Thursday, October 18, 2007

Experiment gone wrong

My three sons all swear that I burn everything I cook. It's not true. Maybe the toast is too dark, the egg yolks too hard, and the steaks kind of leathery, but I seldom serve anything that's actually burned.

I'm really a very good cook, but I'm a 'multi-tasker' and sometimes after I put a pot of rice or spaghetti on the burner, I get involved with something else while I'm waiting for it to cook. I don't use mechanical timers because my nose tells be when it's done. I am particularly sensitive to the smell of smoke and can usually get to the stove in time to salvage the stuff in the top-half of the pot. Anything burned on the bottom is too hard to scrape off anyway, and I swear I never serve food that has even the slightest tinge of brown.
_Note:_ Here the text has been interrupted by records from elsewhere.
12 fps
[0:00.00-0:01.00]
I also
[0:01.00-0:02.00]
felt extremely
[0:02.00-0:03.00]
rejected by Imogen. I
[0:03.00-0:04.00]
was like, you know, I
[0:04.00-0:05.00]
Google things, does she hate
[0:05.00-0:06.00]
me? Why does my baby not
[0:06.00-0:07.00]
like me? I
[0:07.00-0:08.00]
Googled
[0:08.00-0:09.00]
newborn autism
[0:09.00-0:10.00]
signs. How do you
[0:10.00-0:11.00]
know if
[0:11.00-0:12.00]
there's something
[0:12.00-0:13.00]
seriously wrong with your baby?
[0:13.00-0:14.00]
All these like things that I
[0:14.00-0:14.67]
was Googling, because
That's what happened yesterday. During the process of making okara I got distracted a bit by my computer after I had put a pillowcase in the microwave, set it on high, timed it for five minutes, and went into my den to check my email.

Don't misunderstand. I wasn't trying to cook the pillowcase. I was just trying to sanitize it, so I could put the okara in it. You see, okara has to be dried before you make pancakes with it, and I thought it might be a good idea to use the clothes drier. A cotton pillowcase seemed an ideal container, but not without some kind of sterilization first. Enter, the microwave.
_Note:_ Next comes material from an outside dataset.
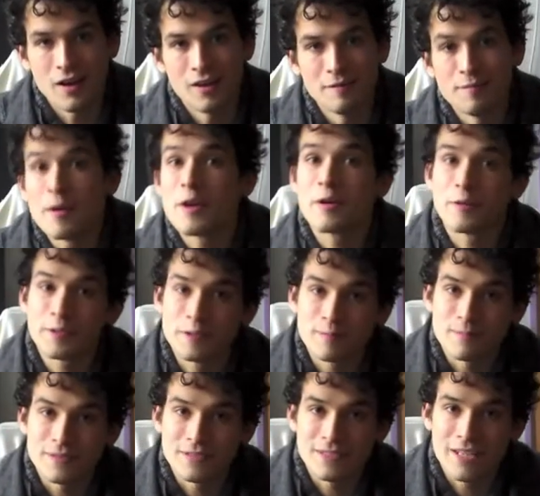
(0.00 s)
Merry
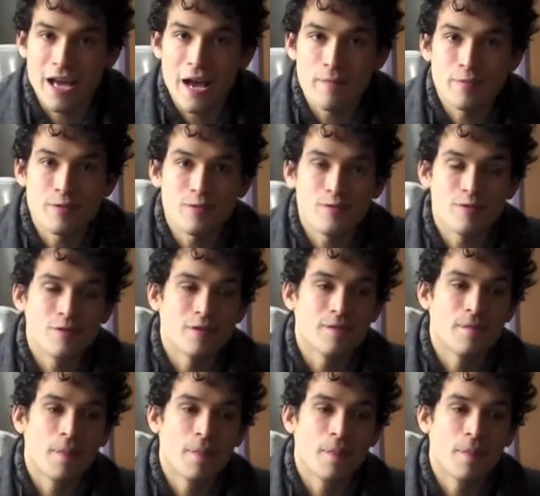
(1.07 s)
Christmas and Happy New Year.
Anyway, I had hardly sat down at the computer when my nasal smoke detector picked up the warning. Rushing to the kitchen, I found the whole room enveloped in smoke. It was so thick my gold fish were choking. I groped my way to the microwave and opened it. The pillowcase, which - before I opened the door - had been smoking but only smoldering without oxygen - now exploded into flame.

Heroically, I reached into the chamber, grabbed a corner of the cloth, and pulled it out. Fortunately, the microwave is on the counter near the kitchen door which opens directly onto our concrete patio, so it should have been no trouble simply opening the door and tossing the burning pillow-case out. But there's many a slip twixt cup and lip!

I got the door open alright, but when I hurriedly tossed the pillowcase out, a flaming piece of it stayed behind and landed on the floor. My first instinct was to step on the errant cloth and grind it into ashes on the ceramic-tile floor, but I was barefoot and resisted the impulse. Instead, I reached down and picked it up.

That was a mistake too. The pillowcase must have had some acrylic content because a molten mass of plastic as big as a pair of coffee grounds glued itself to my fingers. Ouch! I cursed under my breath and straightened up quickly. As I did, the top of my head made sharp, painful contact with the open microwave door on the counter. It didn't hurt the door, but cut my scalp and released a river of blood down my forehead. Another curse - louder this time.

Blinded by blood, choked by smoke, and with a flaming cloth welded to my fingers, I staggered to the sink and torqued open the cold water tap to soak my burning fingers and wet a hand towel so I could stem the flow of blood from my head wound.

Then I remembered the burning pillowcase outside the door. I hadn't had time to see where it landed. Luckily, the patio lounge chair it had landed on was getting old anyway, and the melted cushions weren't much of a loss. It was touch-and-go getting the lounge fire out, having to run in and out of the house carrying full coffee cups of water, but cleaning the mess up afterward was the worst part.

I guess my gawking neighbors thought I'd gone mad, giggling like I was while throwing burned-up cushions and pillowcase remains into garbage cans, but I couldn't help it. I was just glad my sons weren't home.

So maybe it's not such a great idea, sterilizing a pillow-case in the microwave. But drying okara in the clothes drier is unorthodox enough without putting it into an unsterilized pillowcase . Perhaps boiling it would be a better idea. I remembered my grandmother boiling the white stuff on wash days and she never once burned a sheet. So I dug out another pillowcase and stuffed it into a pot.

This time everything went fine. The water boiled and the pillow case cooked. When it was tender, I fished it out of the pot with a barbeque fork and carried it dripping to the sink. Standing there with the steaming cloth drooling scalding-hot water, I wracked my brain in vain, trying to think of some way to wring it out. I certainly wasn't about to use my bare hands, one of which already felt like it had been burned to a cinder.

But no ideas came to me, and by the time the pillowcase cooled down enough to touch, my forearm was cramped from holding it up on the heavy barbeque fork. It was only through sheer will-power and personal fortitude that I finally got the thing wrung out. I then inserted the 8 cups of wet okara, tied a knot in the open end, and put the whole thing into the drier.

I know you are expecting something else to go wrong, because I was too. I hate to disappoint you though, but within an hour the okara had dried beautifully and I transferred it to a sealed container without any further problems.

I know this sounds like a tale from Inspector Clouseau, but no matter what, you have to admire my ability to type so well with just one hand. Right?